In seventh grade I kind of realized I was pretty good at it for no reason. I was just good at it and I kind of got burned out on basketball. I just decided to focus on baseball and it kind of just took off from there.
How would you describe at this point in your life your relationship with baseball?
It’s my dream and it’s my love. My priorities in this life are God, family, and baseball. Baseball’s my third and baseball’s over everything except family and God. I’ll do anything to play baseball for as long as I possibly can, just because I love it so much. I’m on the field every day and played this long because I’ve been dedicated this long just because I love it.
What’s your favorite part of being able to play the sport that you love?
I love my teammates, but It’s like I’m playing a game for my job, basically, and that’s what I want.
You had a pretty successful season last year as a team and as an individual; you guys won the first NWAC title in decades. How does it feel to be a part of something like that?
I was talking to Petey (Andy Peterson) about it the other day. We were ranking our top baseball moments in our lives and winning the NWAC championship was the number-one baseball moment of my life. We talked about winning a championship from day one last year, day one in the fall, it was like we got there and we were wanting to win the NWAC.
A lot of people want to win a championship, but not everyone gets there, what helped you individually the most?
First I think it’s the love of the game. The love of the game makes you want to get better at the game. Second, I grew up and my dad pushed me in everything I did. I grew up with a work ethic. If you’re going to do something, you have to do it all the way. Third, the culture here especially last year, the older guys showed us what it took to win every game, what it took to be a championship team.
Now that you are the older guy, how do you lead the younger guys?
I’m less of a talker. If I see something going wrong, I’ll try to let you know and help you. I’m more of a lead-by-example guy. I try to work harder than everyone around me and everyone I’m competing against.

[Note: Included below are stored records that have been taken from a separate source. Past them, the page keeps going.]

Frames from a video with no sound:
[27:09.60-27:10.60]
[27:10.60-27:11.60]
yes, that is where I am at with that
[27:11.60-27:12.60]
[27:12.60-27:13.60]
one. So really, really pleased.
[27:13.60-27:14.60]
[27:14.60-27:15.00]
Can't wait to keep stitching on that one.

You’ve recently committed to New Mexico State University, what does that mean to get to see yourself at a Division 1 school.
I’m still starstruck. It’s all happened and it’s been a dream for a really long time, so I’m really thankful to God because I could not have done it without him. It’s a testament to, you know, if you work hard and you do stuff the right way, good things can happen.

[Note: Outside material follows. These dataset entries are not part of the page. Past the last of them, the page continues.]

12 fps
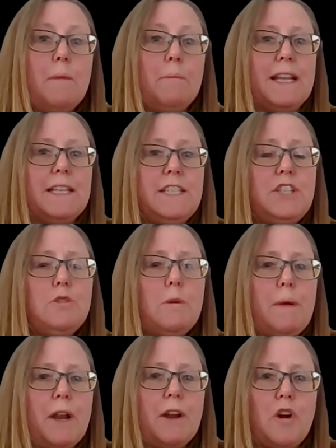But I did do
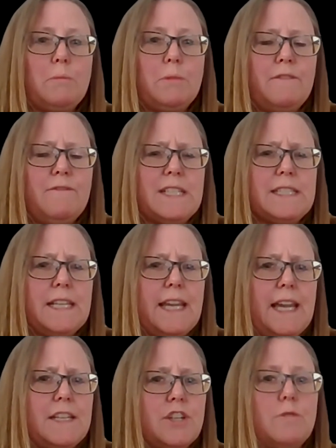a paranormal
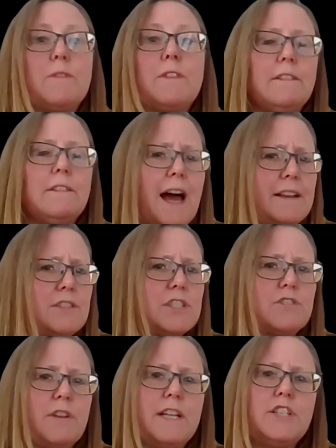investigation with a lot of
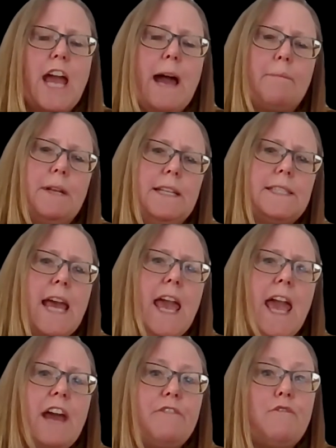strange happenings
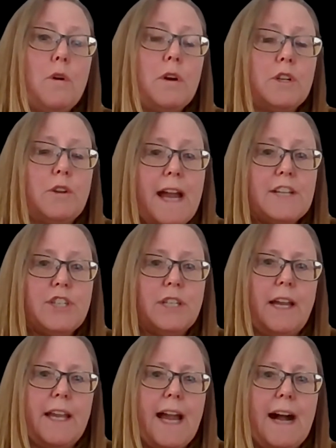at Fort Gratiot
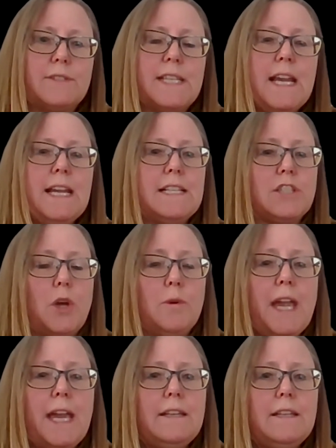Lighthouse.
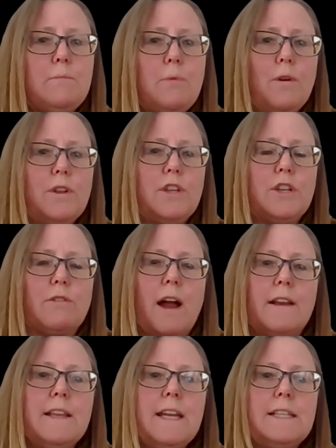Located in Port
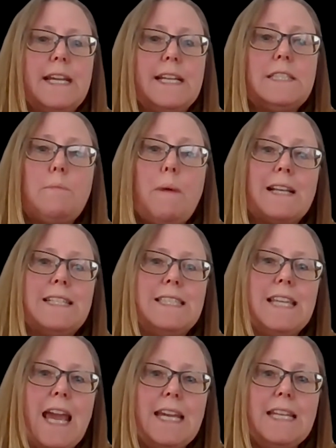Huron, dates back to
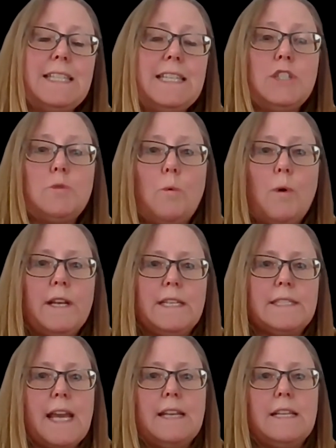the
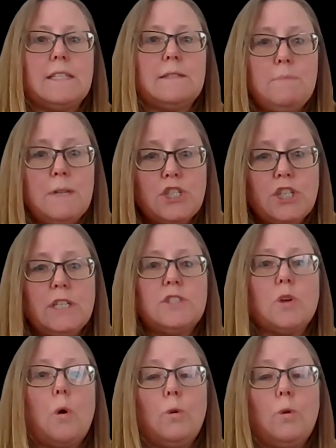1820s and is
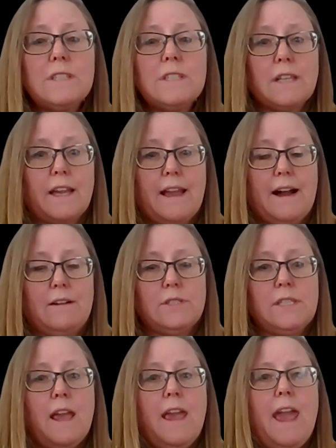Michigan's oldest
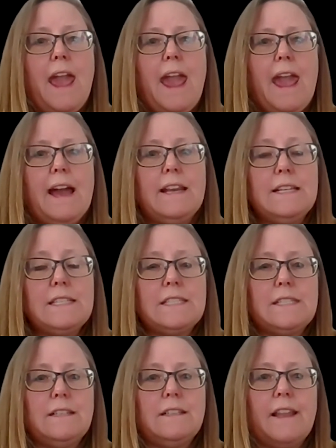lighthouse and is
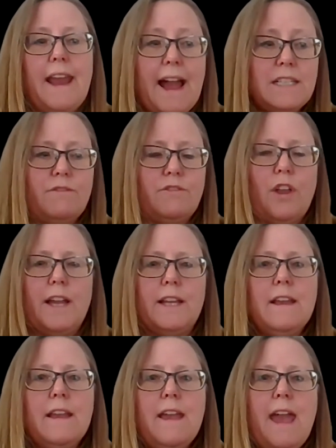still an active
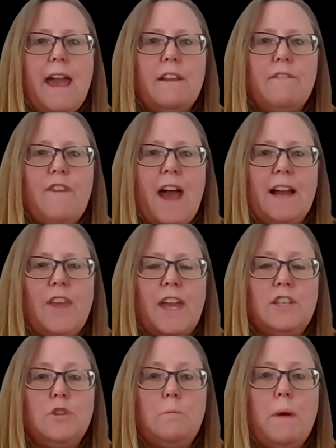light. And in fact,
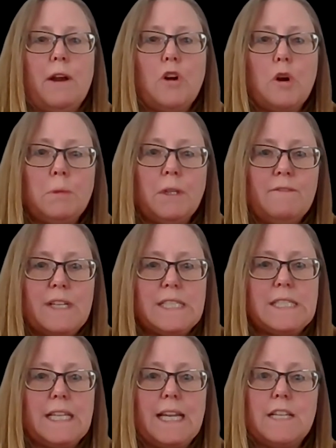they do paranormal
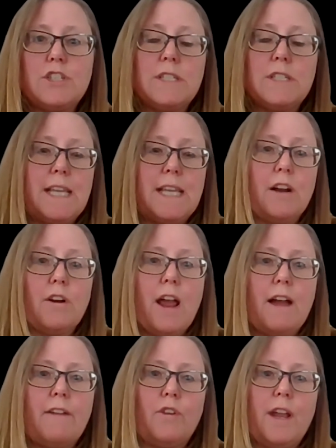investigations there
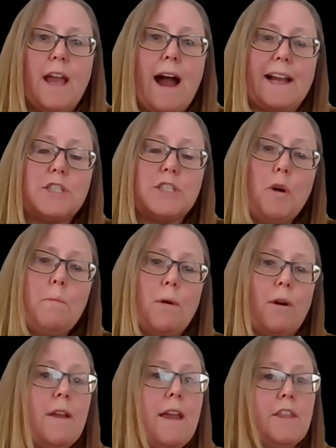every
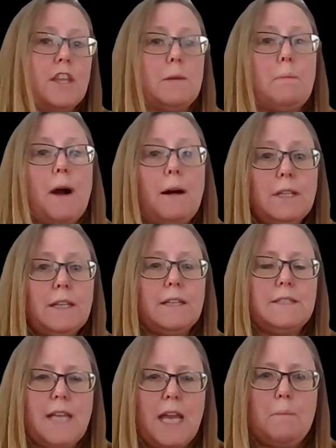October that the public
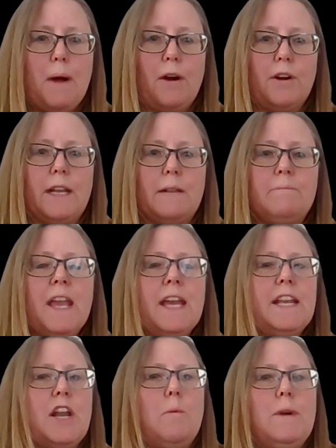can take part in.
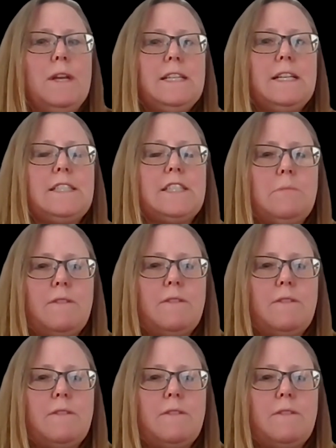And we did some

I had an offer from the University of Jamestown, which is an NAIA in North Dakota. I was planning on going there. I thought my dream of playing D1 and going and playing professional baseball, that’s probably just over. Then I got a text from Durham (Sundberg) who went to Barlow with me. He asked, “Hey, what are you doing next year?” And I was like, oh, I don’t know really. He’s like, OK, well, cool, my coach is going to call you and you’re going to come here. I went and watched a scrimmage and when I got here I was just like, this is what I want to do. I knew this was the right place for me.

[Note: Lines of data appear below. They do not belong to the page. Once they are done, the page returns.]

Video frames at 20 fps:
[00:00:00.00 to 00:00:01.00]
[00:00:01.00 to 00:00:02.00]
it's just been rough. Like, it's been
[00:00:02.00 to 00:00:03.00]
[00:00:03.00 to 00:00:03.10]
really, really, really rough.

You were a part of the Corvallis Knights this past summer, what was that like?
It was an amazing experience. To win two championships in your freshman year of college, I don’t know if most people can say that. It was a big growing experience when I first got to Corvallis, I kind of struggled. I went 0-15 in my first 15 at bats. We were facing Division 1 guys every day and I had to step up my game.
What’s the dream goal?
The big leagues. For the Dodgers.
What are the Roadrunners team’s goals for the rest of the season?
As a team, let’s just stick with the process, keep working hard, and keep doing the little things. I think a big problem we had, especially at the beginning of the year, was that we would hit well occasionally, I mean we’d pitch well, but a lot of times walks would make us lose games or some silly errors that would lead to runs. We have to keep doing the little things right.
How do you want your time at Linn-Benton to be remembered?
A hard worker. Whatever I do in life, whether it’s baseball or work or family, I want to work the hardest at it.